AIBU to not want partners dog to move in too?

218 replies

Seeker42 · 09/12/2024 13:52

Maybe I am being unreasonable but would appreciate some perspective.
I’ve been with my partner for 2 years and we are hoping that in next year or 2 she will move in with me and my 6 year old son.
we have a great relationship and things are going well and I really believe we have a good future ahead.
she has a dog that she loves dearly. At the minute she is living with her sister who looks after the dog when girlfriend is at my house.
when we talk about the future it is so exciting but know she will expect that the dog comes too, it’s like her baby.

i am really not a dog person, in fact I’m a bit afraid of animals but especially dogs. I’ve met the dog once or twice just and it does seem a nice pet. I have just never wanted a pet and definitely not a dog that sits up on the couch and on the bed etc. my son has asked many times for a pet and he has been told no to a dog or cat. I know plenty of people love animals but I just don’t and am a bit OTT with cleaning and I feel like it would just add to my stress about that too. Now I know if girlfriend moved in she would do al the looking after. But the thought of a dog roaming by house all day while we are out at work really is a nightmare to me. I’m sorry if that offends anyone but we never had pets growing up or anything. it’s my house that I own and she would be moving in with me.

Aibu to say I wouldn’t want the dog to stay?I do think she would be very upset about this and has talked about days out with the dog etc and my son (and hopefully a future child too). I care about her a lot but I really feel like as it’s my home and my son I should do what I feel make comfortable doing.

i don’t think there is the option of her sister keeping the dog long term. I also feel this could be a sticking point to my partner moving in but I really am getting so stressed thinking about it

OP posts:
DecafDodger · 09/12/2024 15:12

So you're saying you could maybe tolerate the dog, but you don't know.
In your shoes I would give it a try, ask her to maybe spend a week at yours, with the dog, see how you feel. If you really can't stand it, at least she hasn't made any permament moves yet.

TheSilkWorm · 09/12/2024 15:14

ForkHandlesNotFourCandles · 09/12/2024 15:11

It’s irrelevant really.
Two people thinking about moving in together, potentially
One has a child
One has a dog

Should said dog owner give up their dog as partner doesn’t want the dog.
Nothing else to discuss.
Sex is irrelevant

On the question of the dog, that's true, but many posters have veered off into imaging the OP trapping this woman into having a baby, using her for sex and refusing to put her on the deeds and all sorts of nefarious intentions which I really don't think would have been discussed if they hadn't assumed OP was a man.

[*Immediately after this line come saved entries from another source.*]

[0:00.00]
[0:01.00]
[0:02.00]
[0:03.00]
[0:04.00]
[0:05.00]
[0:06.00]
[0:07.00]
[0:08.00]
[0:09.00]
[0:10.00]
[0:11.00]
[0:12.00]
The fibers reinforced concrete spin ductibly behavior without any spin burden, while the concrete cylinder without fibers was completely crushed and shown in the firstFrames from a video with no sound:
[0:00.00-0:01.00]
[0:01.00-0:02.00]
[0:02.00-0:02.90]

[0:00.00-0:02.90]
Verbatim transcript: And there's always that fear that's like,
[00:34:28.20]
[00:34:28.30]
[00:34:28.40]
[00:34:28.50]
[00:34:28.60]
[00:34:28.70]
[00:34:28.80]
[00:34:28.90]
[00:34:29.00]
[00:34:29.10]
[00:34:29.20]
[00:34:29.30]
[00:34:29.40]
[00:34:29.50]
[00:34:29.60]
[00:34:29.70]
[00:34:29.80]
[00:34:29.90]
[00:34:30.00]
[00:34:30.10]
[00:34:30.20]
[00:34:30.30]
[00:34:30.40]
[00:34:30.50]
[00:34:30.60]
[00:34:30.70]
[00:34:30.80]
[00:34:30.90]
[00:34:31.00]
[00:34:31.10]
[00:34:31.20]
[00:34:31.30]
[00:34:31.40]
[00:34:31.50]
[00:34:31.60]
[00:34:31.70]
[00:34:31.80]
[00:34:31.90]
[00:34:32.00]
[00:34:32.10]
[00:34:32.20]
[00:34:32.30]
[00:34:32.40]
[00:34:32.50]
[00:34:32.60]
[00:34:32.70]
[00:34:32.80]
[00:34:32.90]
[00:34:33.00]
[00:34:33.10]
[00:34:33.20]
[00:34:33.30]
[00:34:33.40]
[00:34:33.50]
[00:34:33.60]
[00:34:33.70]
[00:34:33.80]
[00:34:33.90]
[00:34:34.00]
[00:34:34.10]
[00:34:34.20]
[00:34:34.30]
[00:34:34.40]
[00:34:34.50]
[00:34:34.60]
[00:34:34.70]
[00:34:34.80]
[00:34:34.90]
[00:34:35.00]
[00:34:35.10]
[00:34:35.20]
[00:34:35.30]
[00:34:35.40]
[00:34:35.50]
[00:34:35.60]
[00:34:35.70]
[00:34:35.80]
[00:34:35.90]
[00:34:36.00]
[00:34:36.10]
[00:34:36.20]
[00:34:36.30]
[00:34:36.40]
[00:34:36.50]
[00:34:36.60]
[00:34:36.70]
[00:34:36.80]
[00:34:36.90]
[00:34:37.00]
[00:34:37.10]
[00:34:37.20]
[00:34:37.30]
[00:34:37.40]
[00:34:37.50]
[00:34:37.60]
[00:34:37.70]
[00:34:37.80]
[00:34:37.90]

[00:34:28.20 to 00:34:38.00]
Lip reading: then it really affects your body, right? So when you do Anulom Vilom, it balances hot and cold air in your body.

Snugglemonkey · 09/12/2024 15:19

ThereIsALifeOutThere · 09/12/2024 14:19

Your partner has talked about lovely walks together with the dog. I assume she has mentioned the dog as part of your future together.
But it’s only NOW that you’re talking about moving in together, now that she has build up this nice image of you together WITH THE DOG, you want to tell her you dint want the dog and she has to choose between you and the dog?

Thats pretty shit to say the least. Nearly manipulative really.

The fact she had a dog and it’s like her baby is something you knew right from the start. You should have backed up then. Or told her that there is no way you’ll ever have a dog in your house.

A shit show of your own making.

This. She is thinking of bring a family with you, a new baby, your son, the dog. You have allowed her to build up that picture. You are wasting her time!

ForkHandlesNotFourCandles · 09/12/2024 15:20

TheSilkWorm · 09/12/2024 15:14

On the question of the dog, that's true, but many posters have veered off into imaging the OP trapping this woman into having a baby, using her for sex and refusing to put her on the deeds and all sorts of nefarious intentions which I really don't think would have been discussed if they hadn't assumed OP was a man.

Agree
Think everyone has forgot OPs question

MNs do like a natter though, whether it’s irrelevant or even based on inaccuracies🤣. Hoping OP will move right along

Snugglemonkey · 09/12/2024 15:23

Seeker42 · 09/12/2024 14:40

I didn’t once say I’d ask her to let her pet go. I wouldn’t expect that from her at all

But you know the dog is her baby. You know you will not accept the dog. You are deceiving her.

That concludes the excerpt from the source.